The night my little girl was born I was woken by her spluttering and struggling for breath. I remember morbidly thinking “oh this is it, this is the moment I knew was coming all along.” The midwife was there at the push of a button. She deftly picked her up, popped her over her arm and patted her on the back. A gush of fluid rushed from her little lungs and all was well again. I could hardly believe it.

Trauma stays with you in so many ways. The sword of Damocles hangs heavy and it's so hard to believe in the good. To have faith. To let go. 

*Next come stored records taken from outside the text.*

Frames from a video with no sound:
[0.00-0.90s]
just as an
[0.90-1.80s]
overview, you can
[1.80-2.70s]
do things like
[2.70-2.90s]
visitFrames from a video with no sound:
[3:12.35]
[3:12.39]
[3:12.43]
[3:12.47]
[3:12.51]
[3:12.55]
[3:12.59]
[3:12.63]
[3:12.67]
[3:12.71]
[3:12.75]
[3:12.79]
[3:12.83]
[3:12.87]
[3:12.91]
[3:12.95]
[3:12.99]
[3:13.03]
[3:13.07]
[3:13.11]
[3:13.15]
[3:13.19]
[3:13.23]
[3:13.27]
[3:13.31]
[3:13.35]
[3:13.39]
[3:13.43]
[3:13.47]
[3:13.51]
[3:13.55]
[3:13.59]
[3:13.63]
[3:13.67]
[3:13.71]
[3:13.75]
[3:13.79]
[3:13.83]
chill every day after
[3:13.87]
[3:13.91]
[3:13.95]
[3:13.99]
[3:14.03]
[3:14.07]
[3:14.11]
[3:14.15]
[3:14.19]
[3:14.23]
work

I hoard precious memories like a magpie. A video here, a handprint there and of course, hundreds of photos. I struggle to delete the ones I’ll never edit. I want every little piece of her I can get my hands on. I’m making hay while the sun shines. I write letters to her and store them in safe places for the day I might no longer be here. This might seem strange to some but it works for me. It helps me feel better. I’ve found my own weird way to co-exist with loss. I don't think I live an anxious life but a mindful one.

Every day with her is precious. The happy days and the tear-stained tantrum days, I’ll gladly take them all. Taking nothing for granted is the unexpected gift of love after loss. 

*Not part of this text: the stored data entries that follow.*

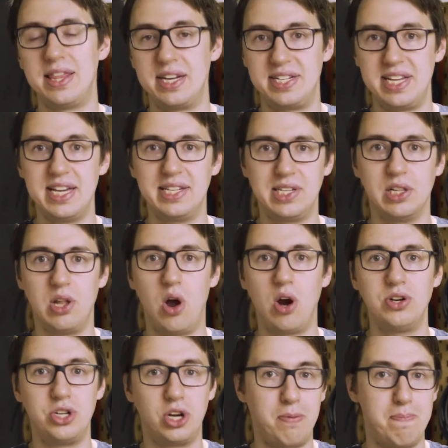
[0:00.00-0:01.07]
the
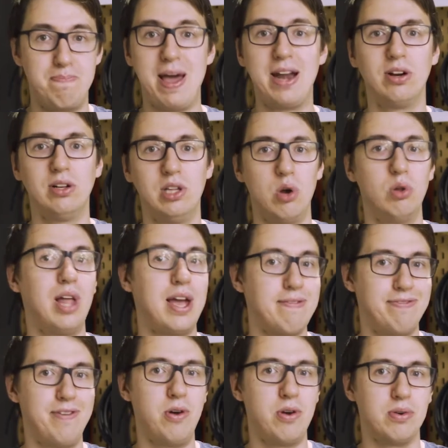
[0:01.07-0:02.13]
DSLR took better low light
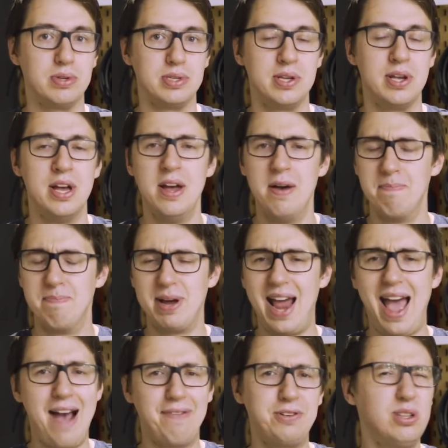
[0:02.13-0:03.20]
photos, but
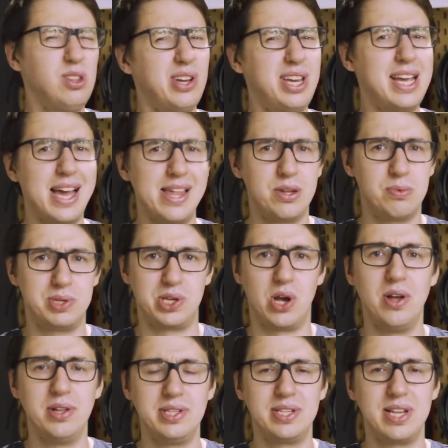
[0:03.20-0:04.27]
after looking at the
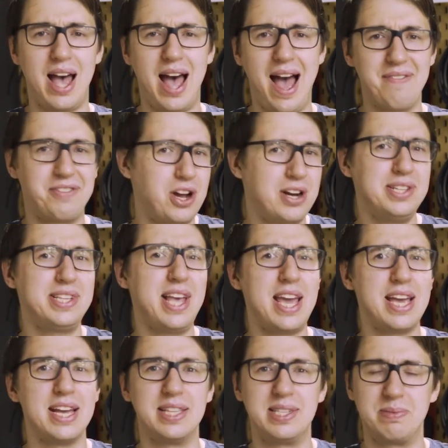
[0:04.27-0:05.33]
results, I've got to say
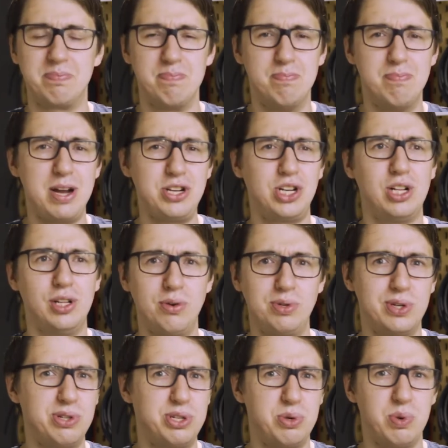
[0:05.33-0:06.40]
it's much
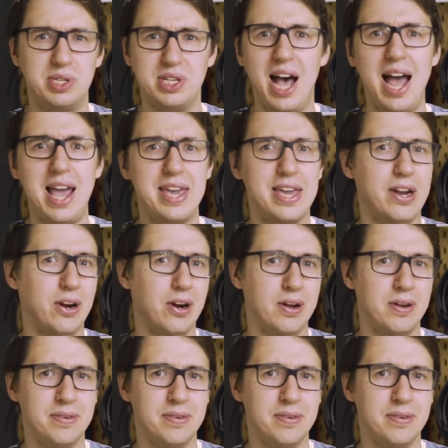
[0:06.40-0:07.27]
closer to a tie here.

I'm learning to accept my losses as part of who I am. My coping strategies to get through each day feel right for me but they’re a work in progress, for sure. We do what we can, don't we?

We can’t change the past. We can’t predict the future. There’s so much that feels out of our control. I have no real answers, but what works for me right now is exploring my true feelings, and owning them completely. 

In a wider sense, I actually don’t think my thoughts are all that exclusive to my child loss journey. It’s fair to say that we all worry about our little ones. Elizabeth Stone once wrote: “Making the decision to have a child - it's momentous. It is to decide forever to have your heart go walking outside your body.”

What a great analogy. That’s it exactly.

We all face times of worry and anxiety as parents. What really counts is how we bear the load.